NEW YORK CITY —  Sean Noriega seethed as medics took away his neighbor Denise Kingsberry, in part because she wasn’t the first person he’d seen carried out of his building, but also because he didn’t know who would be next.

“It’s just a very, very dangerous situation,” Noriega said. “I’m really afraid someone is going to have a heart attack.”

Harlem Hospital doctors treated Kingsberry for an asthma attack later that day, then told the 56-year-old — who suffers from respiratory problems and three herniated discs in her back — words she didn’t want to hear.

“The doctors said I shouldn’t be taking the stairs,” Kingsberry said. “I don’t know what’s going, I do know I need the elevator badly.”

Noriega and Kingsberry live at Gema Hall, a single-room-occupancy building in Harlem that multiple residents said, and city records confirm, has long been crawling with roaches and mice.

But when the elevator went out in March, and New York City entered into lockdown amid the novel coronavirus pandemic, what was once a problematic home became something much worse.

“We’re prisoners in our own house,” Noriega said.

Visitors were no longer allowed inside the seven-story building, Noreiga said, which meant residents were forced to carry groceries up tall flights of stairs too narrow to allow the use of carts or walkers.

Then, the arrival of summer brought heat that burned in the corridors and Gema Hall’s small rooms, which residents are not allowed to fit with air conditioners without a doctor’s note.  

Resident Alfredo Ramos, 52, said he isn’t allowed to have an air conditioner even though he suffers from asthma, nerve damage and migraines all exacerbated by extreme heat.

“The AC, it helps a lot,” Ramos said. Without air conditioning, he said, “it’s painful.”

The seven-story building at 31 W. 124th Street is owned by Columba Kavanagh House, a nonprofit that bought the building in 1990 and opened Gema Hall three years later, according to city records and the company website.

It’s home to 87 bedrooms, with access to shared kitchens and bathrooms, which low-income New Yorkers can rent at city-set prices and with subsidies from Section 8.

Tax records show the nonprofit earned more than $800,000 in revenue in 2018. About $110,000 went to CEO Millie Otero.

NY1 reached out to building management for a response to this story and received a response for Otero, who said she would not comment. 

Gema Hall has racked up nearly $7,000 in fines and more than 30 Department of Building violations related to elevator repair and maintenance, city records show.

A DOB inspector was sent to Gema Hall Wednesday afternoon to examine the elevator, agency spokesperson Andrew Rudansky said.

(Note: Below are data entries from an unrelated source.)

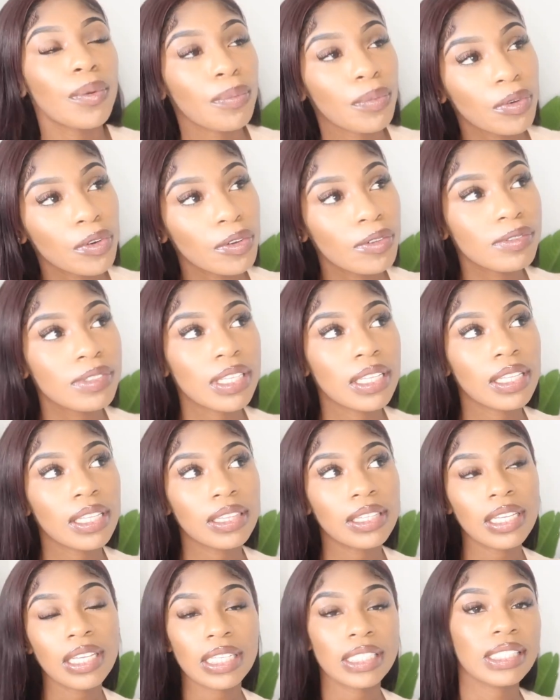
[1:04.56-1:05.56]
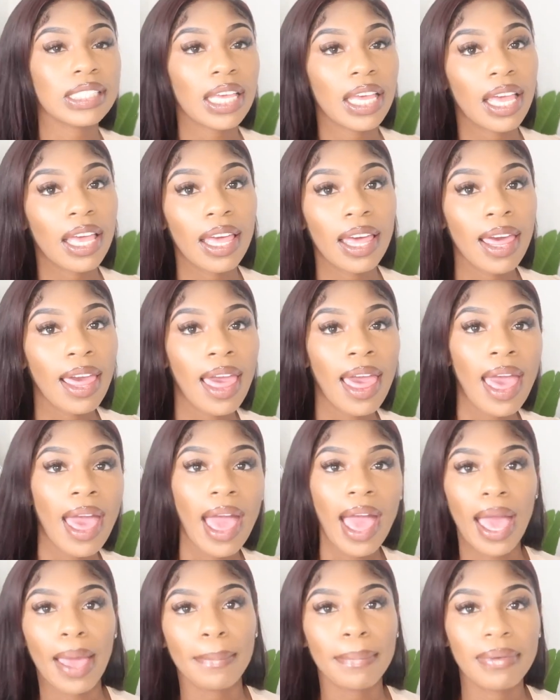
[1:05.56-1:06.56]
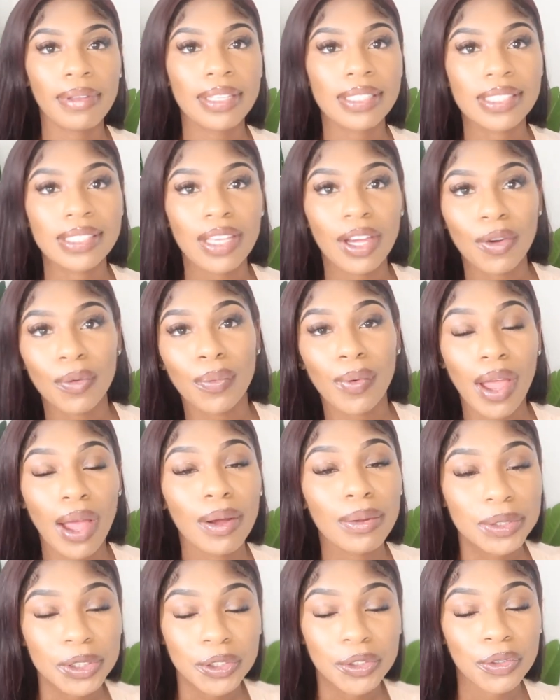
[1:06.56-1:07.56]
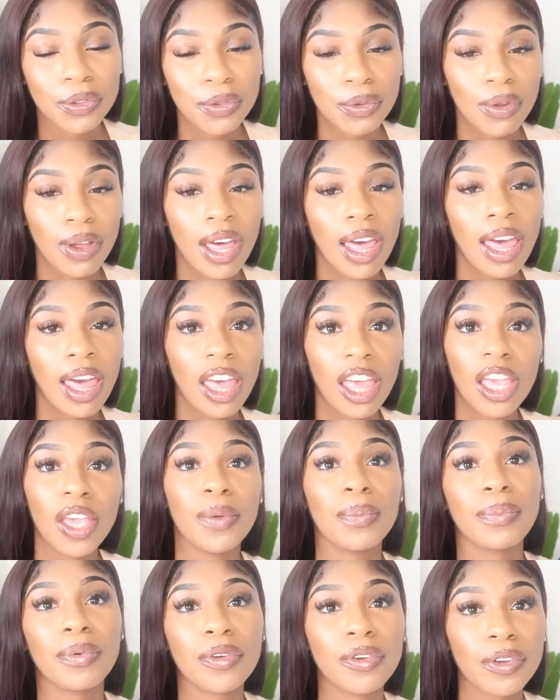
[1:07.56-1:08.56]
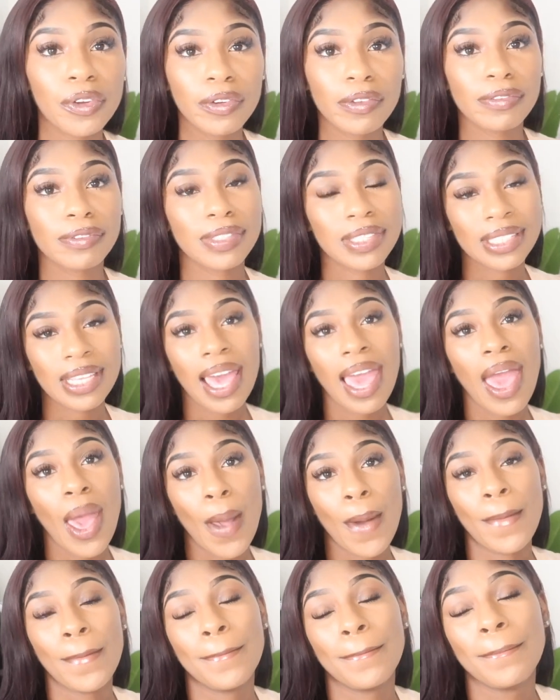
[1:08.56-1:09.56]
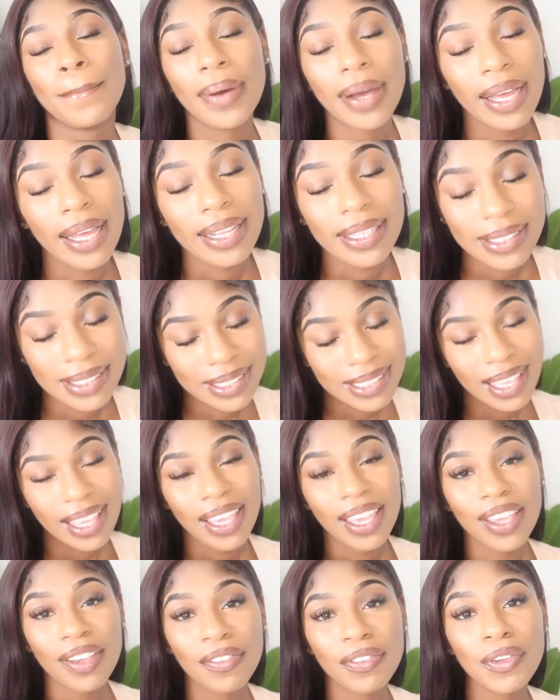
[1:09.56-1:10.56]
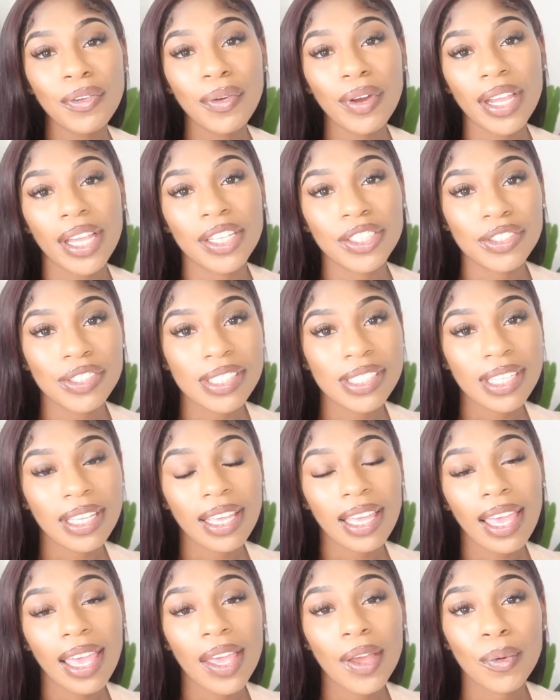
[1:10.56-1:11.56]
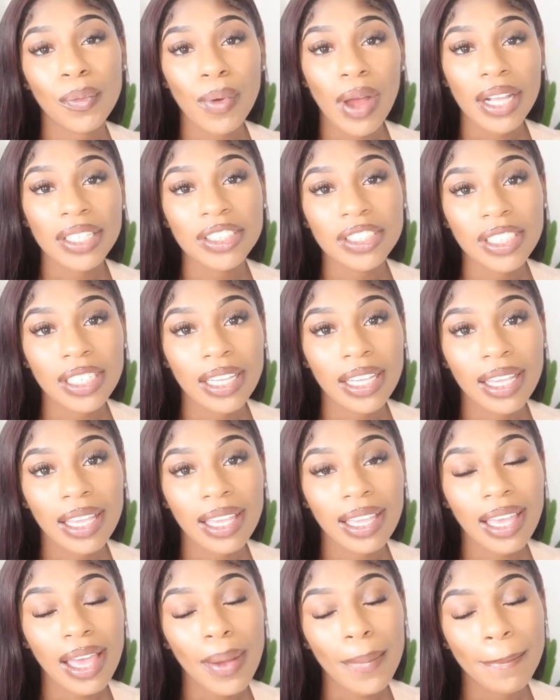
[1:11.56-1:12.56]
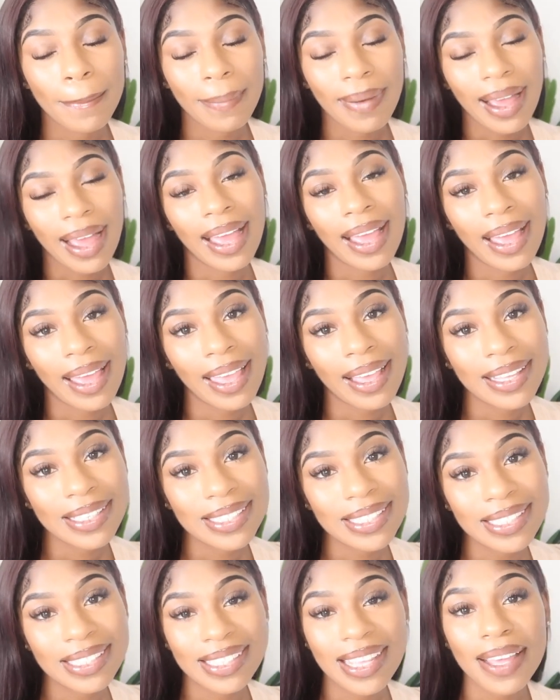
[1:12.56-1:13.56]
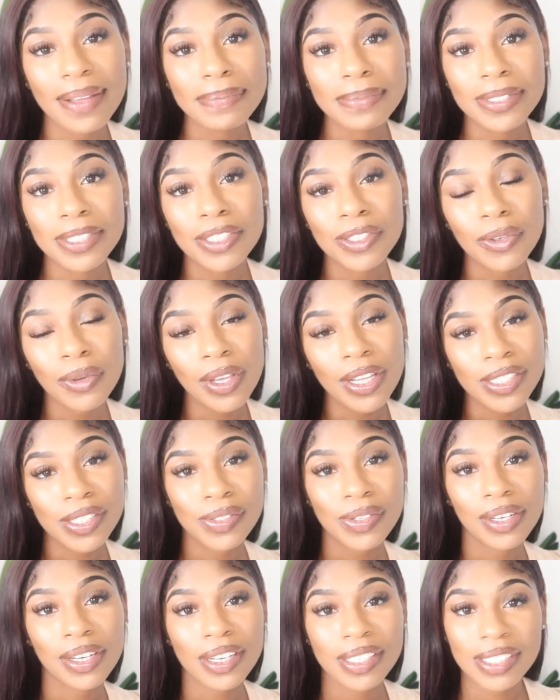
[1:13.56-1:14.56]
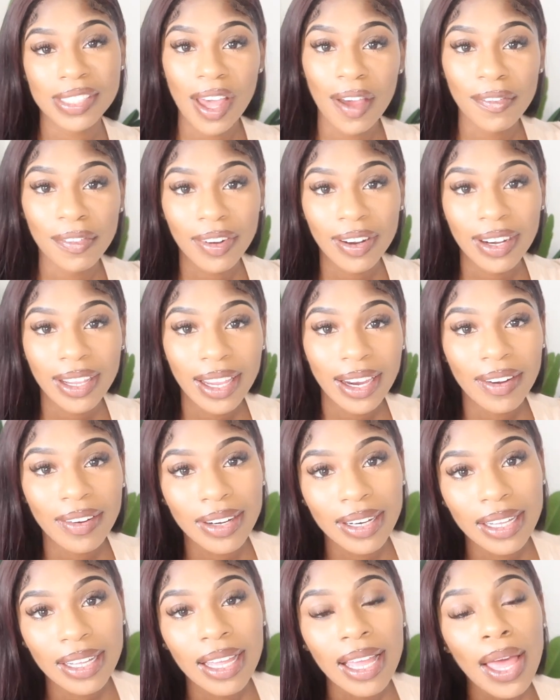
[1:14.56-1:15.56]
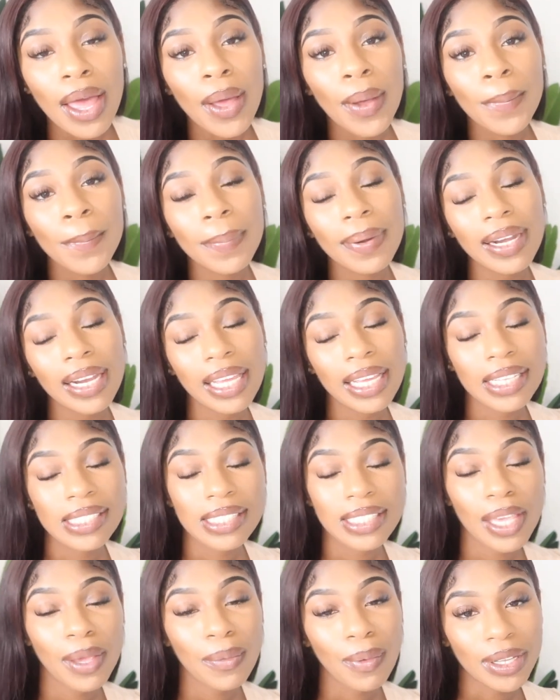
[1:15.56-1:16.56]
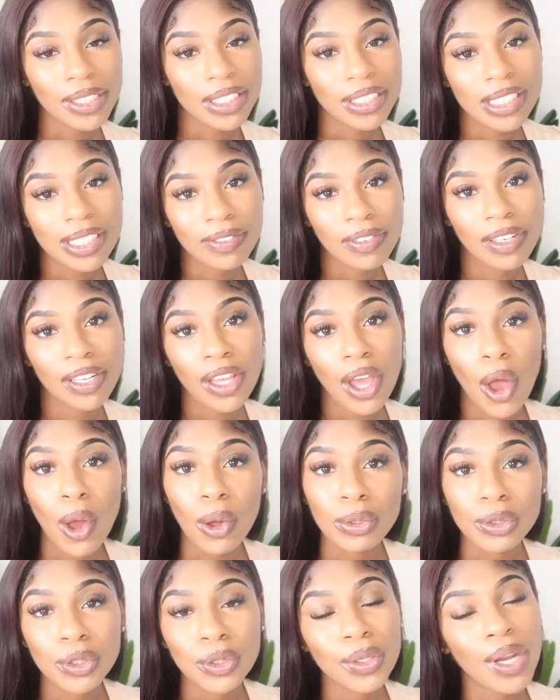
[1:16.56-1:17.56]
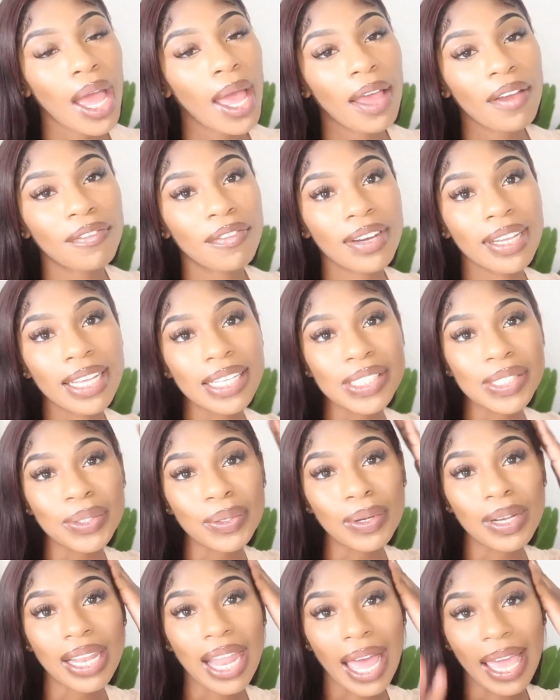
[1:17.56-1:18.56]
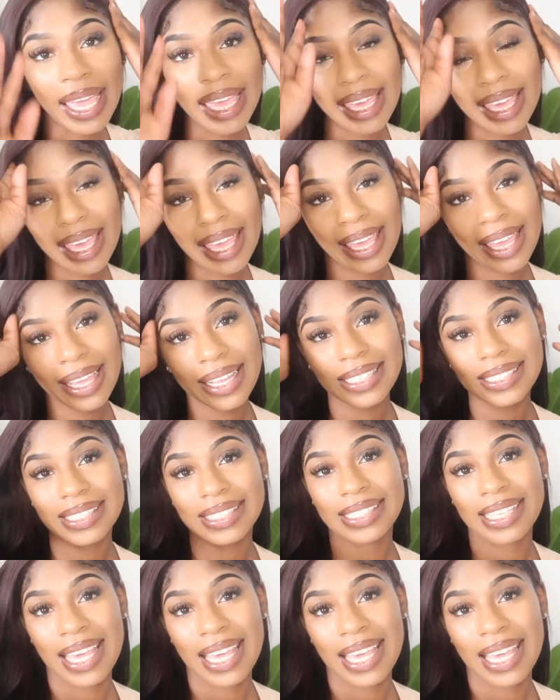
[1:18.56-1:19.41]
improves, and the things that happens around you improves. But if you are interested in watching my steps to entering your soft girl era, please keep watching this video. Do not forget to like it,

The building has also received nine violations in the past year with the Department of Housing Preservation and Development for paint problems, mice and roaches, the department's website shows. 

Ramos said he “knew nothing about bed bugs” until he moved to Gema Hall, and has since seen neighbors battle all kinds of rodents.

Noreiga described roaches crawling out of toilets and kitchen sinks. Both Ramos and Noriega told the story of a man bitten by a mouse on the back of his head, and Kingsberry said she witnessed a mouse in her neighbor’s bed.

“This is ridiculous,” said Kingsberry. “They're like slumlords."

Kingsberry has since returned home, where she faced a climb up six flights of steps to the third floor, because the elevator has not yet been repaired.

"It was horrible," Kinsberry said. "It’s scary when you can’t breathe."